Each line below from the line with "[0:05.21-0:06.25]" to the line with "Transcript, with fillers: um, then" must be copied exactly, including those two, and no picture may appear in the copy.

[Start of section]

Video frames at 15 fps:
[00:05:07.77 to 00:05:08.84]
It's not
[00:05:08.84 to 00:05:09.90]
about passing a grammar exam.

[End of section]
[Start of section]

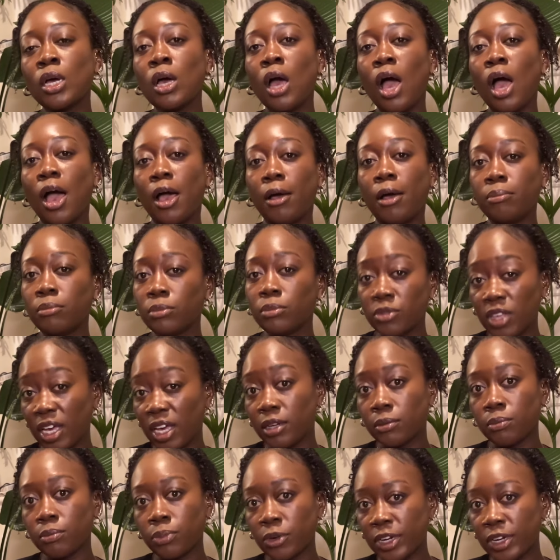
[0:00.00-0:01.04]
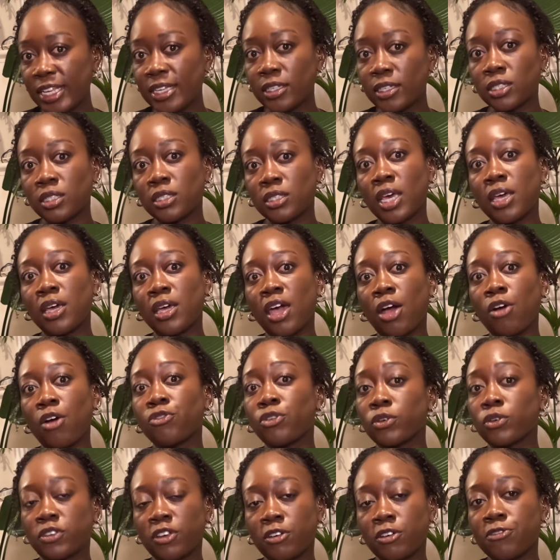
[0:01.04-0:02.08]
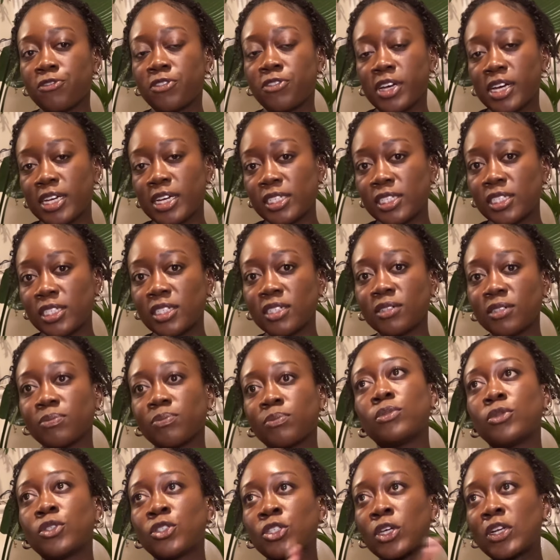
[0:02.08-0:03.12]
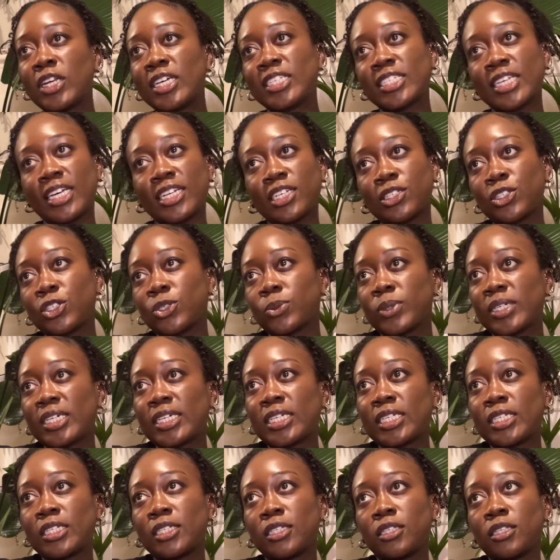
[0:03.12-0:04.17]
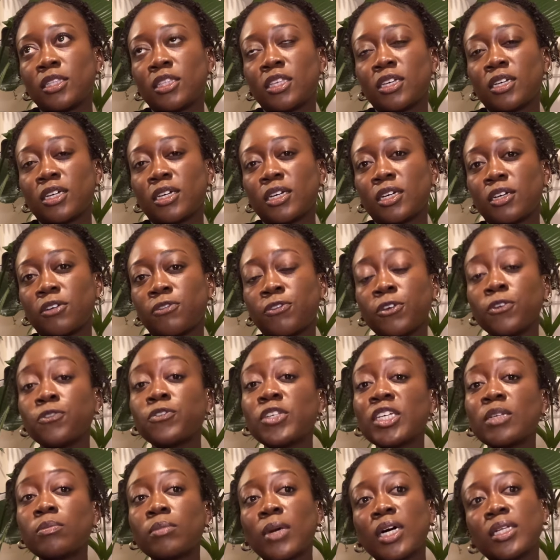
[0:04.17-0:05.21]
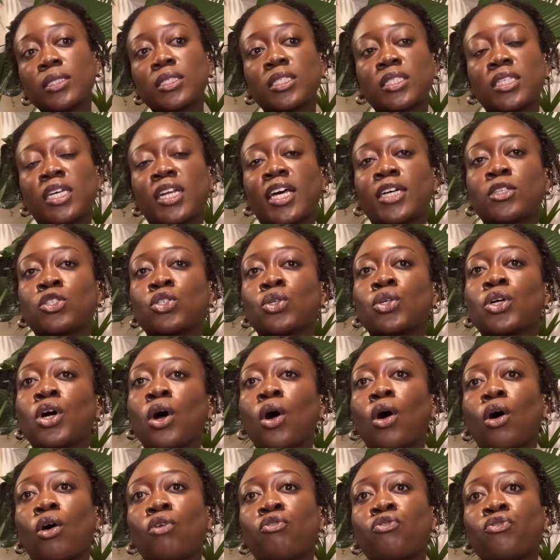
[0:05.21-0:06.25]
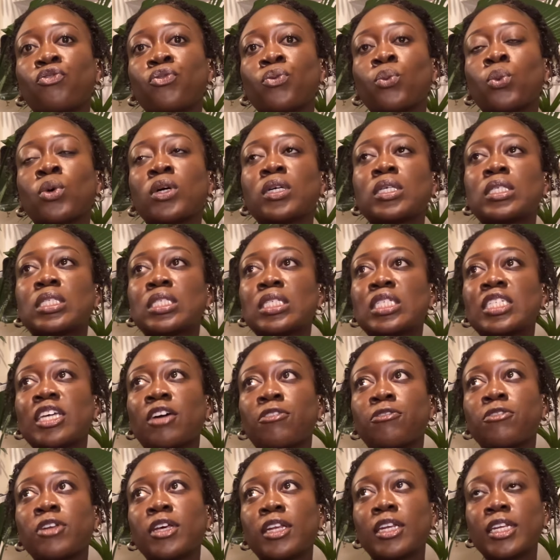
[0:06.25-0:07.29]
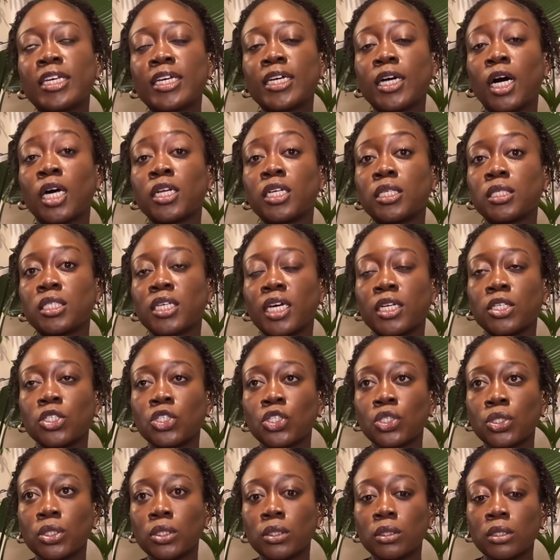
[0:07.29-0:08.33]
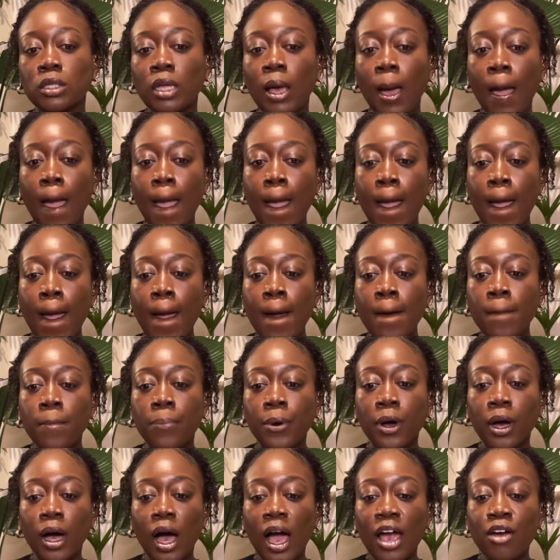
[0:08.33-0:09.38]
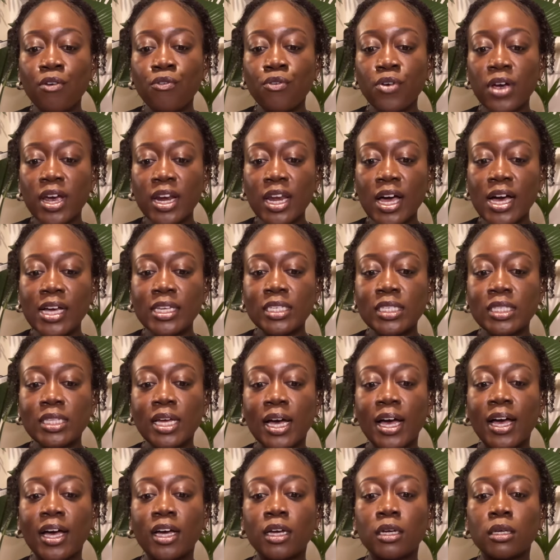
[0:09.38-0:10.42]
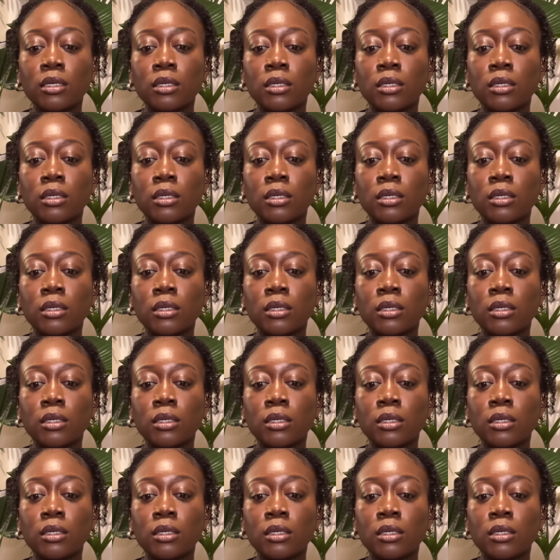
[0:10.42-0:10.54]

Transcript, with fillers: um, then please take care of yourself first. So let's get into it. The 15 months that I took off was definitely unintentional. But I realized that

[End of section]

* Exercise answer
[0:05.21-0:06.25]
[0:06.25-0:07.29]
[0:07.29-0:08.33]
[0:08.33-0:09.38]
[0:09.38-0:10.42]
[0:10.42-0:10.54]

Transcript, with fillers: um, then please take care of yourself first. So let's get into it. The 15 months that I took off was definitely unintentional. But I realized that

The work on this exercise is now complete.